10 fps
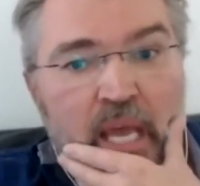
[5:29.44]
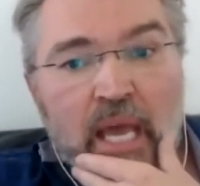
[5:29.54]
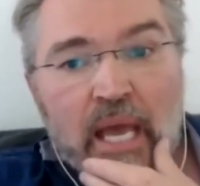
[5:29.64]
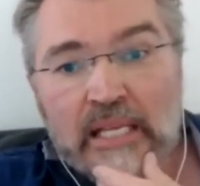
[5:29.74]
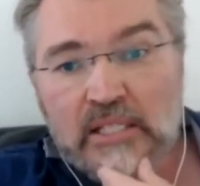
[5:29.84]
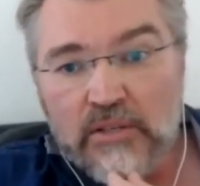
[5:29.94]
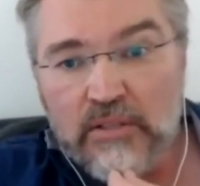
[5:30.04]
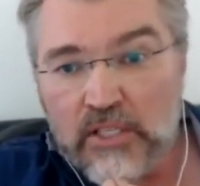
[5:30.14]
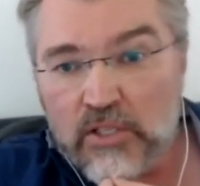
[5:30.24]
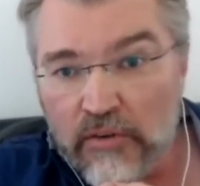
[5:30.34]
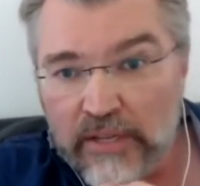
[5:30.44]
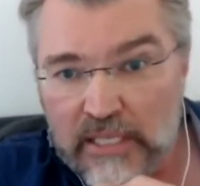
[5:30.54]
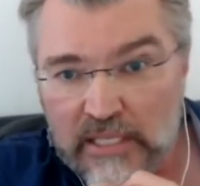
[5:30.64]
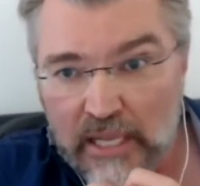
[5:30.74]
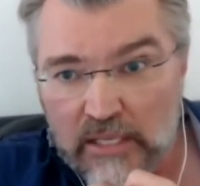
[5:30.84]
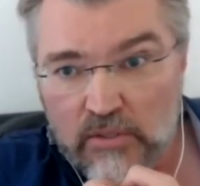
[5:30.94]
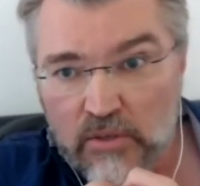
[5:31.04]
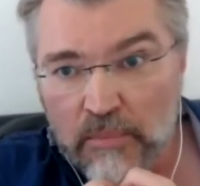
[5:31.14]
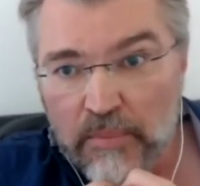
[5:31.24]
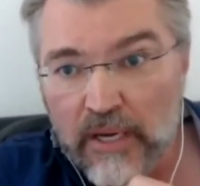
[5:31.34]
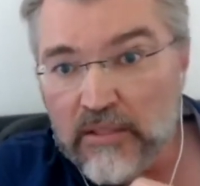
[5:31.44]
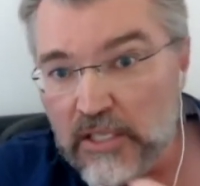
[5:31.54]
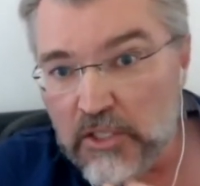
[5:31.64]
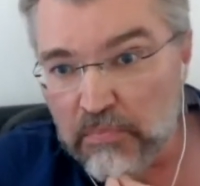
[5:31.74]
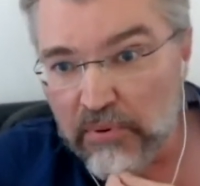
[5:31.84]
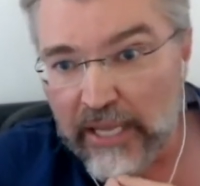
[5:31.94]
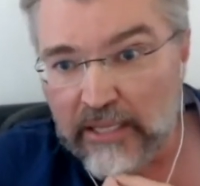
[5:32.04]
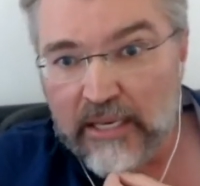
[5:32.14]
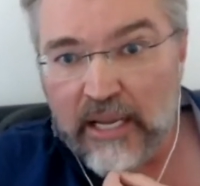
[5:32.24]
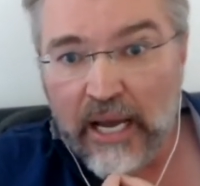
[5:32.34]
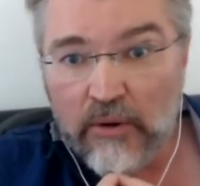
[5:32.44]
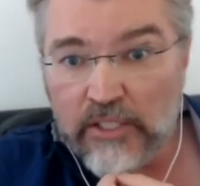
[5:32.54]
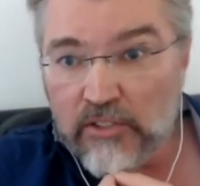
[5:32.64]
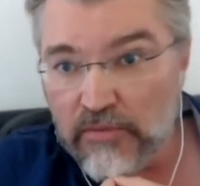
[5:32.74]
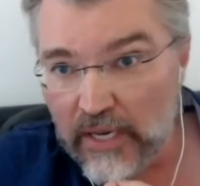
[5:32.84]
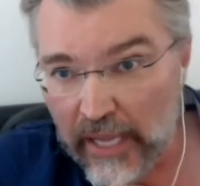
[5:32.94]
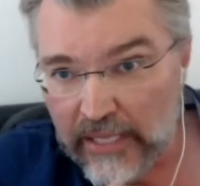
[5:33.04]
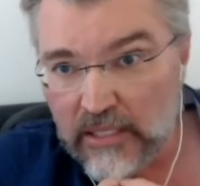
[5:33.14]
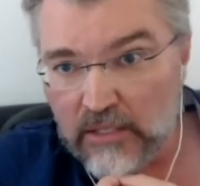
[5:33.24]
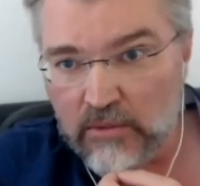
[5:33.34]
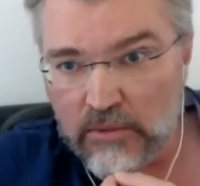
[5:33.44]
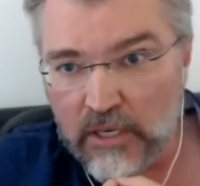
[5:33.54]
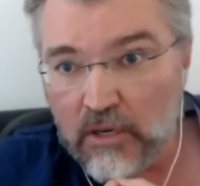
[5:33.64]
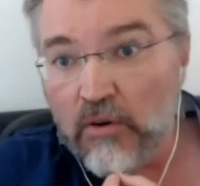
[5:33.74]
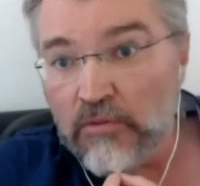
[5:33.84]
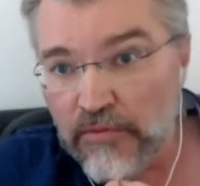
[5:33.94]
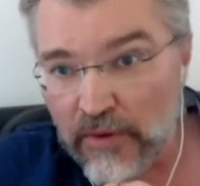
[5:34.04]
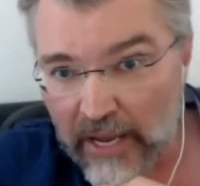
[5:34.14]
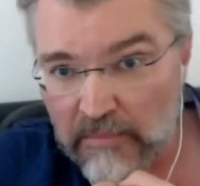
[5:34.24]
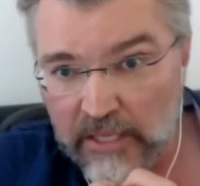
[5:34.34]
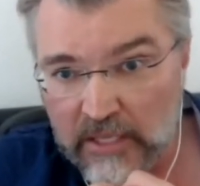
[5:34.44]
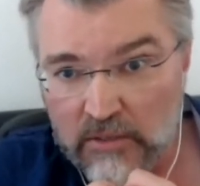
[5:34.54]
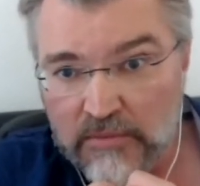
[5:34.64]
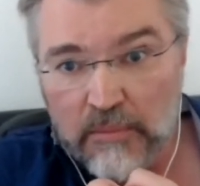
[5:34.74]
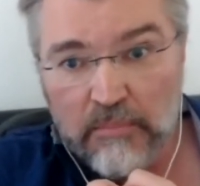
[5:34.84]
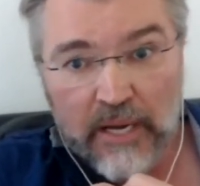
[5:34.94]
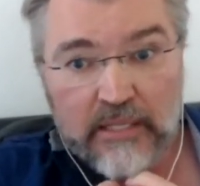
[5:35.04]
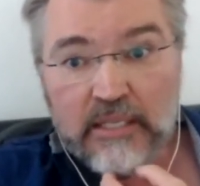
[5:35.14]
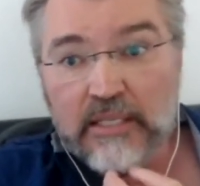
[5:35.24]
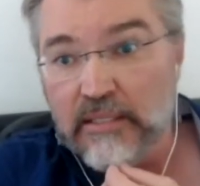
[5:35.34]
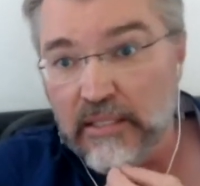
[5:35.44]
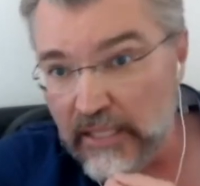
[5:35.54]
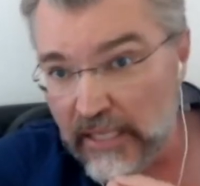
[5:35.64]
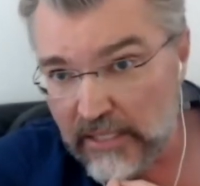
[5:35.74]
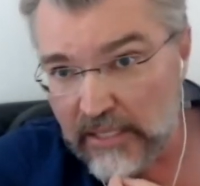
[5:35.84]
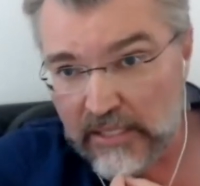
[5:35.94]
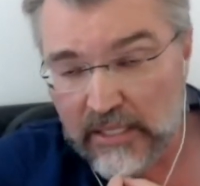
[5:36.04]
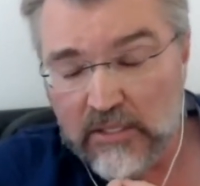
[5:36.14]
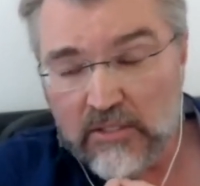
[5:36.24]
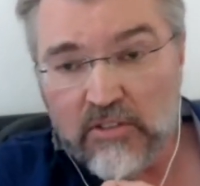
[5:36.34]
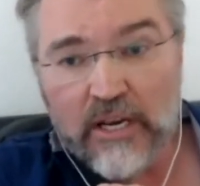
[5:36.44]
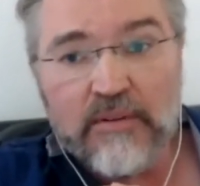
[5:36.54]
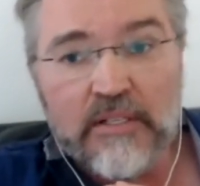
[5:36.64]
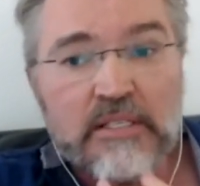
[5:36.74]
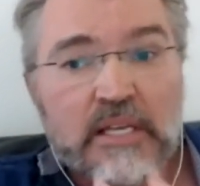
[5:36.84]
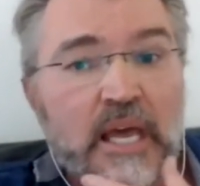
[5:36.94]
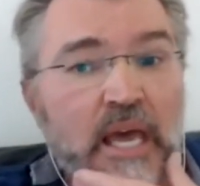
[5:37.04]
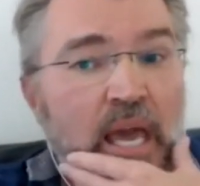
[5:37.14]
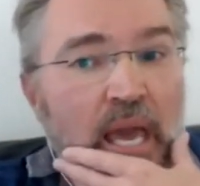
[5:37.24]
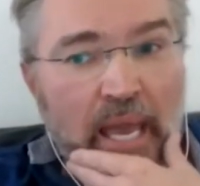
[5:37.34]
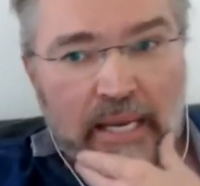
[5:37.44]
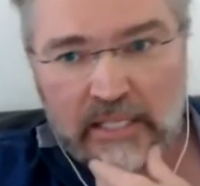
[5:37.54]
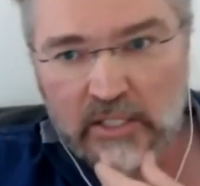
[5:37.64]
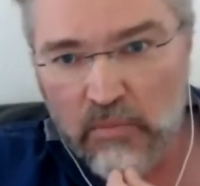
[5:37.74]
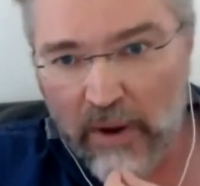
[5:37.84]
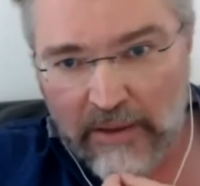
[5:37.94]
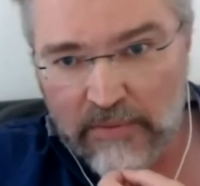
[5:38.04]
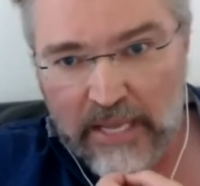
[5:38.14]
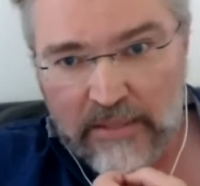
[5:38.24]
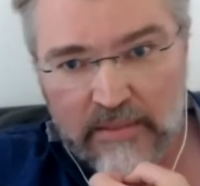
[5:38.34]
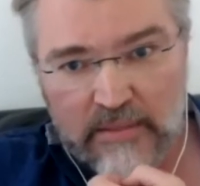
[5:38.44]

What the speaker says: And so this already tells you about the spread and how it's related to the confinement of the particle, the distance it travels, and its wavelength.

++++++++++++++++++++

** Directions for this task **
A word-for-word reprint of the listing above is needed, minus the pictures.

** Exercise output **
10 fps
[5:29.44]
[5:29.54]
[5:29.64]
[5:29.74]
[5:29.84]
[5:29.94]
[5:30.04]
[5:30.14]
[5:30.24]
[5:30.34]
[5:30.44]
[5:30.54]
[5:30.64]
[5:30.74]
[5:30.84]
[5:30.94]
[5:31.04]
[5:31.14]
[5:31.24]
[5:31.34]
[5:31.44]
[5:31.54]
[5:31.64]
[5:31.74]
[5:31.84]
[5:31.94]
[5:32.04]
[5:32.14]
[5:32.24]
[5:32.34]
[5:32.44]
[5:32.54]
[5:32.64]
[5:32.74]
[5:32.84]
[5:32.94]
[5:33.04]
[5:33.14]
[5:33.24]
[5:33.34]
[5:33.44]
[5:33.54]
[5:33.64]
[5:33.74]
[5:33.84]
[5:33.94]
[5:34.04]
[5:34.14]
[5:34.24]
[5:34.34]
[5:34.44]
[5:34.54]
[5:34.64]
[5:34.74]
[5:34.84]
[5:34.94]
[5:35.04]
[5:35.14]
[5:35.24]
[5:35.34]
[5:35.44]
[5:35.54]
[5:35.64]
[5:35.74]
[5:35.84]
[5:35.94]
[5:36.04]
[5:36.14]
[5:36.24]
[5:36.34]
[5:36.44]
[5:36.54]
[5:36.64]
[5:36.74]
[5:36.84]
[5:36.94]
[5:37.04]
[5:37.14]
[5:37.24]
[5:37.34]
[5:37.44]
[5:37.54]
[5:37.64]
[5:37.74]
[5:37.84]
[5:37.94]
[5:38.04]
[5:38.14]
[5:38.24]
[5:38.34]
[5:38.44]

What the speaker says: And so this already tells you about the spread and how it's related to the confinement of the particle, the distance it travels, and its wavelength.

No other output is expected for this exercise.